Konu: | Türkiye Büyük Millet Meclisinin açılışının 104'üncü yıl dönümünün ve Ulusal Egemenlik ve Çocuk Bayramı'nın kutlanması ile günün anlam ve öneminin belirtilmesi görüşmeleri münasebetiyle |
Yasama Yılı: | 2 |
Birleşim: | 74 |
Tarih: | 23.04.2024 |
İYİ PARTİ GRUP BAŞKAN VEKİLİ ERHAN USTA (Samsun) - Sayın Başkan, kıymetli milletvekilleri, ekranları başında bizleri izleyen büyük Türk milleti, sevgili gençler, gözümüzün nuru, geleceğimizin umudu sevgili çocuklarımız; Türk milletinin iradesinin tecelligâhı olan Gazi Meclisimizin kuruluşunun 104'üncü yıl dönümü vesilesiyle sözlerime başlarken aziz milletimizi ve onun temsilcisi siz değerli milletvekillerimizi saygıyla selamlıyor; başta Gazi Mustafa Kemal Atatürk olmak üzere, Türkiye Büyük Millet Meclisinin kuruluşunda emeği geçen tüm kahramanlarımızı, gazilerimizi, şehitlerimizi rahmetle, minnetle ve şükranla yâd ediyorum.

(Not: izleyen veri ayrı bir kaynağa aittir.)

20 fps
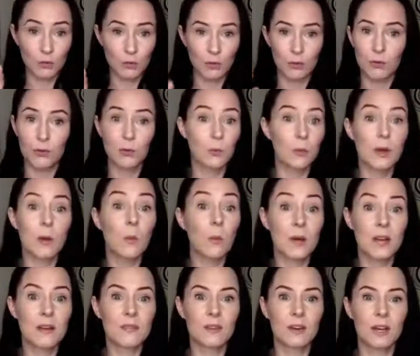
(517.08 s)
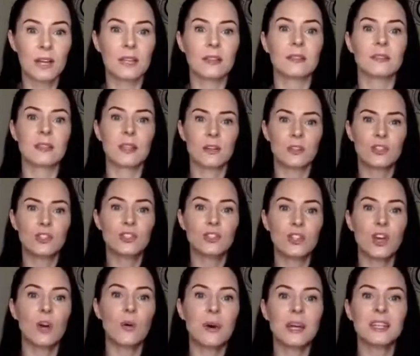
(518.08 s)
truth, whatever it is, they're
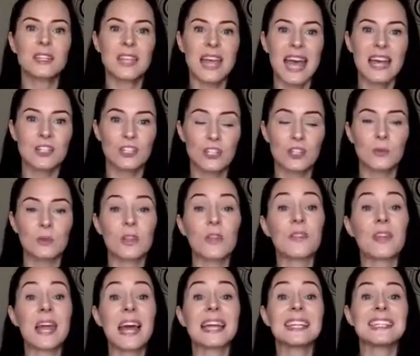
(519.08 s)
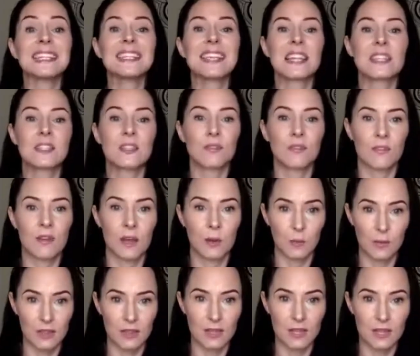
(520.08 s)
so attached to it that they identify
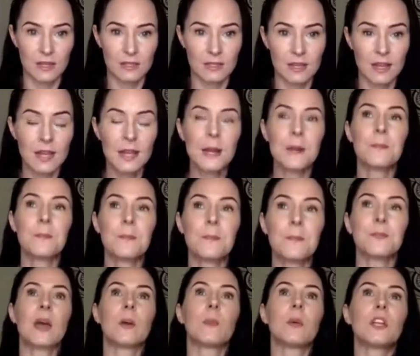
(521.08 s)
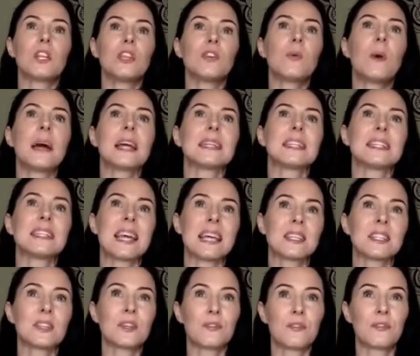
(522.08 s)
with it. And when you
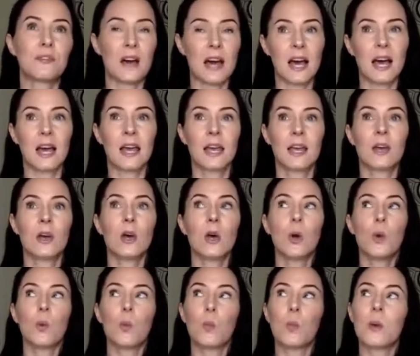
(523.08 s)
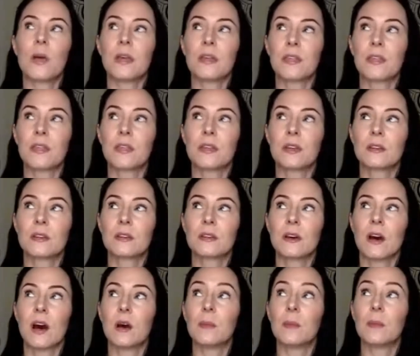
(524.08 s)
identify with
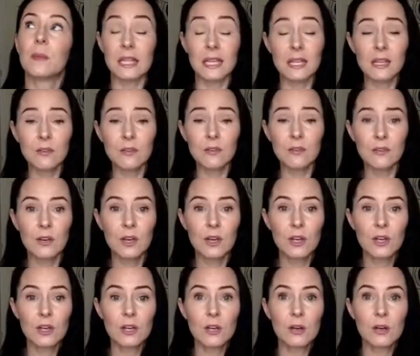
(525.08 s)
a belief,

Değerli hazırun, Atatürk ve silah arkadaşları tarafından bütün milletimizin dualarıyla 23 Nisan 1920'de bir cuma günü açılarak milletimize ışık olacak çalışmalara başlayan Gazi Meclisin açılışından bir yıl sonra, 23 Nisanın Millî Bayram Addine Dair Kanun 23 Nisan 1921'de kabul edilmişti. 23 Nisanın millî bayram olarak kabulünün hemen ardından Bursa Milletvekili Muhittin Baha Bey şu tarihî cümleleri Meclis kürsüsünden ifade etmişti: "23 Nisan günü, bu milletin, özgür ve bağımsız Anadolu'nun sonsuza kadar millî bir bayramıdır." Yüz üç yıl sonra aynı günde aynı idrak ve aynı inançla aynı coşku ve heyecanı yaşıyoruz. Bayramınız kutlu olsun; devletimiz ve milletimiz daim olsun.

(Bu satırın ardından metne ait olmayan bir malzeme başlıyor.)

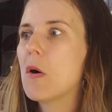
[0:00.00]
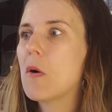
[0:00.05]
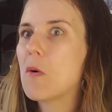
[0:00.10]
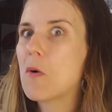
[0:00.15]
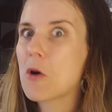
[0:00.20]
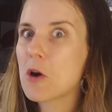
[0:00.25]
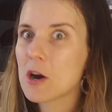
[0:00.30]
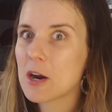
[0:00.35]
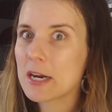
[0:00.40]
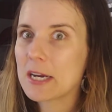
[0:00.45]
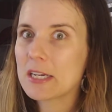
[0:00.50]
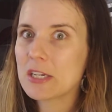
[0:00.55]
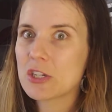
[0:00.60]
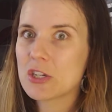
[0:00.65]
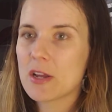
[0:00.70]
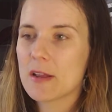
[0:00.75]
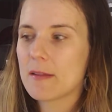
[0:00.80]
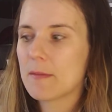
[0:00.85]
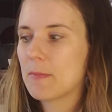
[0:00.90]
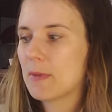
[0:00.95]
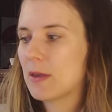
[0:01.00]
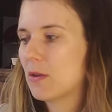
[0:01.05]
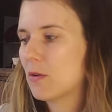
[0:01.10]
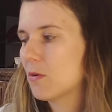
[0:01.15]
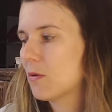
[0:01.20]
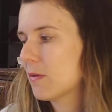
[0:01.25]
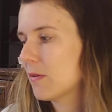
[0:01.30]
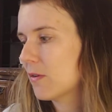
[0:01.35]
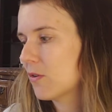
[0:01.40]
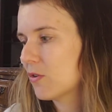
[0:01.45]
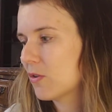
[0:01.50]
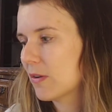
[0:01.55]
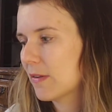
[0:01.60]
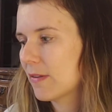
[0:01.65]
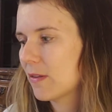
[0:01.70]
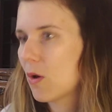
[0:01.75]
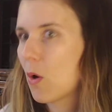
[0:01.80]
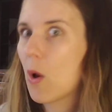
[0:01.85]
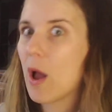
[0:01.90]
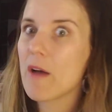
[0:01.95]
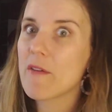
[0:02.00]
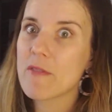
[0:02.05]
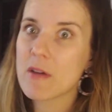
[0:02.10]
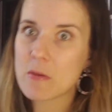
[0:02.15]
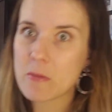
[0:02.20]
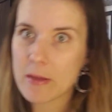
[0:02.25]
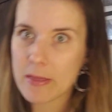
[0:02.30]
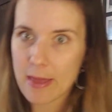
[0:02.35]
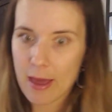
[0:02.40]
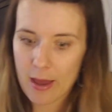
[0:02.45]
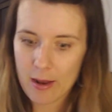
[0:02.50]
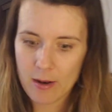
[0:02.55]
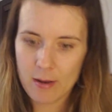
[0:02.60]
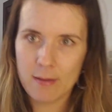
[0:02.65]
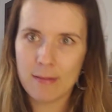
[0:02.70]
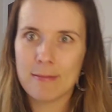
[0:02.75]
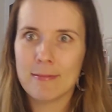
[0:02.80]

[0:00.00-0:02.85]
or it can just be used to just go have fun with that.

Bugün tabii ki coşkuluyuz, tabii ki heyecanlı ve umutluyuz ancak aynı zamanda hüzünlüyüz, üzgünüz ve kırgınız. Aziz Atatürk'ün "Memleket uçurumun kenarında, çöküşün pençesindedir." sözleriyle tarif ettiği şartlarda bile millet iradesini, Türk milletinin istiklalini en güçlü şekilde temsil eden Meclisimiz kuruluşundan beri olmadığı kadar güçsüz, olmadığı kadar dışlanmış, yetkileri elinden alınmış ve itibarı sarsılmış bir durumdadır; tabiatıyla bu kutlu heyetin üyeleri olarak da mahzun, üzgün ve kırgınız. Çünkü milletin iradesi memleketin idaresine nüfuz edemediği için milletin kahir çoğunluğu yoksulluk ve yoksunluk çekerken mutlu bir azınlık âdeta millete nispet edercesine olabildiğince azgın bir savurganlık içinde yaşamaktadır. Bu duruma rağmen asla umutsuz değiliz, umutluyuz çünkü bu Meclis, kuruluşundan itibaren 1921 ve 1924 Anayasalarını kendisi yapabilmiştir.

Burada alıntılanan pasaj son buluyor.